What is required:
Everything from the line with "[00:04:07.71 to 00:04:08.71]" through the last line of the data below should be copied exactly, apart from the pictures.

Dataset:

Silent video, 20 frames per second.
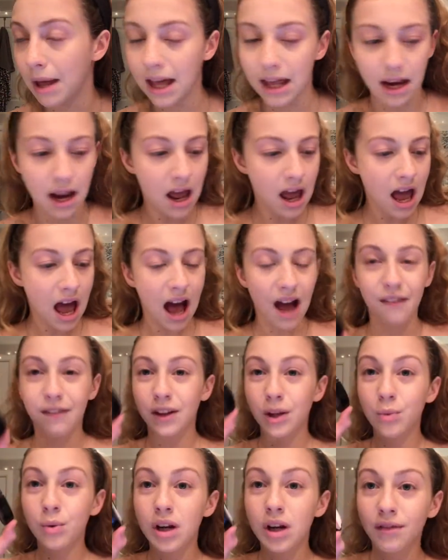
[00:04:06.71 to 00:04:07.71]
And I
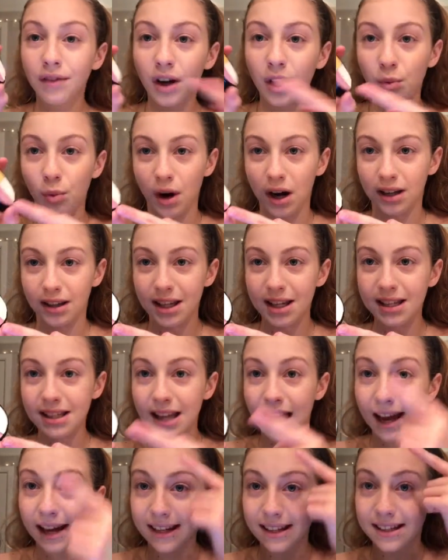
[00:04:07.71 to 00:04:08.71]
feel like whenever I wear this,
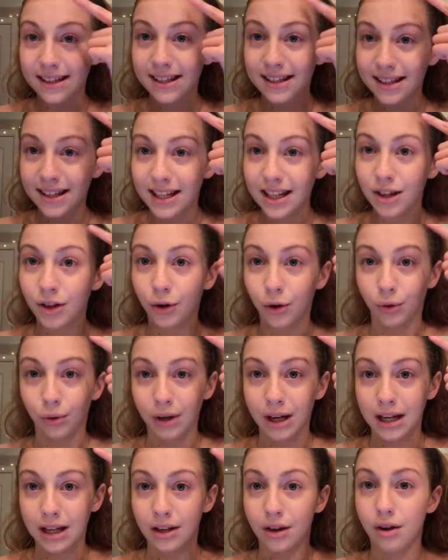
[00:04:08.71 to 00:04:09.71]
I can see the
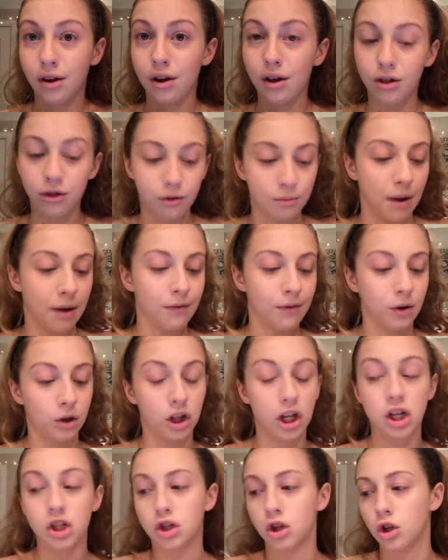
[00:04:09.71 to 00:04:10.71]
green through my
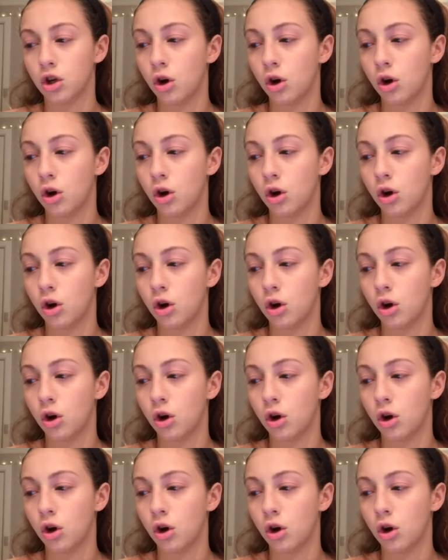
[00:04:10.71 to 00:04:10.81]
foundation,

Solution for this problem:
[00:04:07.71 to 00:04:08.71]
feel like whenever I wear this,
[00:04:08.71 to 00:04:09.71]
I can see the
[00:04:09.71 to 00:04:10.71]
green through my
[00:04:10.71 to 00:04:10.81]
foundation,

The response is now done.